Symbolbild © istockphoto/monkeybusinessimages

Für alle, die ihren Garten lieben, sind das erfreuliche Neuigkeiten. Eine ehemals verbotene Gartenarbeit ist jetzt endlich wieder erlaubt. Die Strafen dafür hat man offiziell aufgehoben.

Nun hat man die Strafen für diese ehemals verbotene Gartenarbeit nach längerer Zeit wieder eingestellt. Das freut natürlich jeden Naturfreund und Hobbygärtner. Endlich kann man sich ohne Gefahr wieder an die Arbeit machen.

Endlich erlaubt: Diese Gartenarbeit war lange Zeit tabu

Der Oktober bringt in Deutschland eine ganz besondere Stimmung in unsere Gärten. Ab und zu lugen noch ein paar letzte warme Sonnenstrahlen hinter den Wolken hervor und scheinen auf die bunt gefärbten Blätter. Während es im Freien jetzt insgesamt immer weniger zu tun gibt, besteht endlich wieder die Möglichkeit, eine ehemals verbotene Gartenarbeit auszuführen. Schließlich war das über ein halbes Jahr lang untersagt. Zwar bereitet sich die Natur langsam schon auf ihren wohlverdienten Winterschlaf vor, doch für uns besteht indessen noch die perfekte Gelegenheit, der Gartenhecke zu neuem Glanz zu verhelfen.

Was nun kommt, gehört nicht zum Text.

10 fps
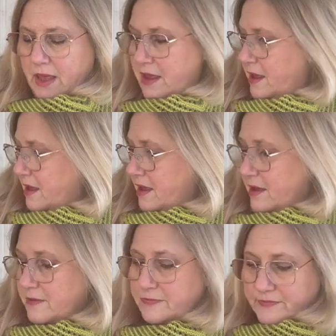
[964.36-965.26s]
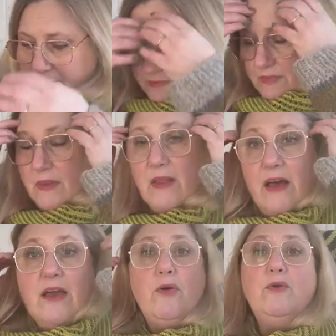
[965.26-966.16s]
I
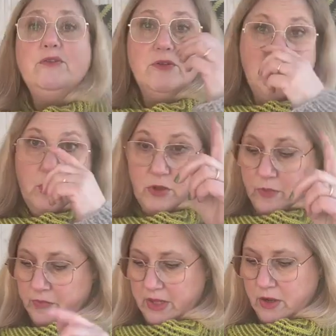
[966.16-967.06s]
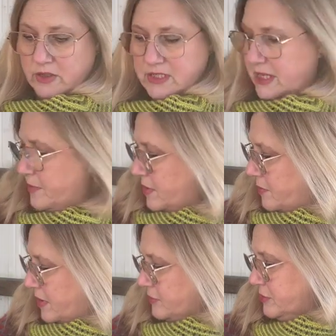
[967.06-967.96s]
also talked the last time
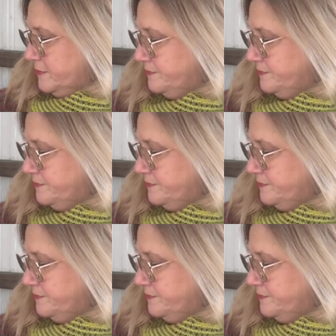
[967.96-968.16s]
about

Es mag komisch klingen, aber tatsächlich ist es in Deutschland absolut untersagt, seine Hecke im Sommer zu beschneiden. Sollte man das Gewächs zwischen dem 1. März und dem 30. September zu sehr stutzen, drohen einem bis zu 10.000 Euro Bußgeld. Aber wieso darf man Gartenhecken nur roden, wenn es bereits unangenehm kalt ist? Dass die ehemals verbotene Gartenarbeit erst jetzt wieder aufgenommen werden darf, hat gleich mehrere Gründe. In erster Hinsicht geht es hier um den Schutz von Vögeln. Aber auch andere Tiere nutzen Gartenhecken in den warmen Monaten gern als Lebensraum, welcher durch heftiges Zurückschneiden im Nu zerstört wird.

Lesen Sie auch
Alle Standorte: Aldi schließt nun Filialen bundesweit für Kunden

Vogel-, Klimaschutz und 10.000 Euro Bußgeld – deshalb tut man es lieber im Herbst

In dem dichten Geäst finden viele Vögel einwandfreie Bedingungen, um Nester zu bauen und zu brüten – und das tun sie nun mal im Sommer. Aber nicht nur der zu schützende tierische Lebensraum ist dafür verantwortlich, dass diese Gartenarbeit in den warmen Monaten verboten ist. Denn einmal mehr spielt hier auch der Klimaschutz mit hinein. Hecken sind nämlich wichtige CO₂-Speicher und tragen so zur Regulierung des lokalen Klimas bei. Sie binden Kohlendioxid, bieten Schatten und verbessern die Luftqualität. Dass man das Roden der Hecken im Sommer – durch teils massive Bußgelder – einschränkt, hat also durchaus seinen Sinn und positive Effekte für uns alle.